Eine Lehrerin an einer staatlichen Schule in Berlin-Wedding wurde kraft einer Dienstanweisung der Bildungsverwaltung gezwungen, von ihrer Halskette ein Kreuz zu entfernen. Die FREIE WELT berichtete dazu am Montag. Als Begründung diente: Sie würde damit gegen das Berliner Neutralitätsgesetz verstoßen. Dieses wurde ursprünglich mal geschaffen, damit im öffentlichen Dienst kein Kopftuch getragen wird.
Trotz entsprechender Angebote der evangelischen Landeskirche für eine juristische Unterstützung bei einem Klageweg auf Grundlage der Religionsfreiheit verzichtete die christliche Lehrerin auf ihre Möglichkeit, Einspruch gegen die Anweisung einzulegen.
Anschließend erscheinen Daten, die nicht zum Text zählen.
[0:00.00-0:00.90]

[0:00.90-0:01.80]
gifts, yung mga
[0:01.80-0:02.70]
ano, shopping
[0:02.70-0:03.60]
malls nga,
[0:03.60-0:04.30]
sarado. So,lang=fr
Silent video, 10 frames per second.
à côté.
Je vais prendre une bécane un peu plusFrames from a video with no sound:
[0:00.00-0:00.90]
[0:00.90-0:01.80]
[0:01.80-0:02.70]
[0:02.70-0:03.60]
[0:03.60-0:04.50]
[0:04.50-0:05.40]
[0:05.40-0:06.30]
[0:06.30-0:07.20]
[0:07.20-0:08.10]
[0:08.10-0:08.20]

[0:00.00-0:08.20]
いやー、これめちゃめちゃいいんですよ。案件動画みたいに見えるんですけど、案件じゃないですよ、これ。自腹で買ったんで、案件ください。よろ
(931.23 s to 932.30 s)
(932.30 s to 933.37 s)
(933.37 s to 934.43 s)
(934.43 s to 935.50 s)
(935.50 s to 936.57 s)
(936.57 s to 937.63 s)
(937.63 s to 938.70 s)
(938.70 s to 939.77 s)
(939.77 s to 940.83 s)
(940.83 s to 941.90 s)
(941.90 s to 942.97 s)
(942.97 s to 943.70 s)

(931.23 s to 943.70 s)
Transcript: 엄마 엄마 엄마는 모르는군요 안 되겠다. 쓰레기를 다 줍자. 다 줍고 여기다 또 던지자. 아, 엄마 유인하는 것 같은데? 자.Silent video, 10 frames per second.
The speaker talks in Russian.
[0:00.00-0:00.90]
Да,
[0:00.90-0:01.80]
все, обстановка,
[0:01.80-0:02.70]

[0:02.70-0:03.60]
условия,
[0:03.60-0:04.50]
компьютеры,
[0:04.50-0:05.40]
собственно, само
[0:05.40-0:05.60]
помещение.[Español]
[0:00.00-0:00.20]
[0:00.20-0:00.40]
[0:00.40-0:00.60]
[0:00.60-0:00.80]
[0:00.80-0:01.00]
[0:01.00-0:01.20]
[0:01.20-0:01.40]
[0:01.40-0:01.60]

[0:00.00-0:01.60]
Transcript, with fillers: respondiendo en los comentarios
Stattdessen erschien die Lehrerin diese Woche mit einem Fisch-Anhänger an ihrer Halskette zum Schulunterricht. Das Fisch-Symbol aus zwei gekrümmten Linien, die sich hinten zu einer Flosse kreuzen, entstand im 1. Jahrhundert zu Zeiten der Christen-Verfolgung in Rom als ein gegenseitiges Erkennungssymbol im Untergrund.
Zum einen war ein Fisch als Symbolik recht unauffällig, zum anderen dienen die Buchstaben des griechischen Wortes für Fisch, ICHTHYS, als Akronym zu »Iesus Christos Theou Yios Soter« - es versteckt sich dahinter das christliche Kurzbekenntnis »Jesus Christus, Sohn Gottes, Erlöser« .
Von Seiten der Berliner Bildungsverwaltung wollte man sich zu demVorgang noch nicht weiter äußern. Man prüfe diesen. Eine Sprecherin signalisierte aber, dass die Lehrerin auch den Fisch-Anhänger abnehmen müsse, sofern es sich als ein religiöses Symbol herausstelle.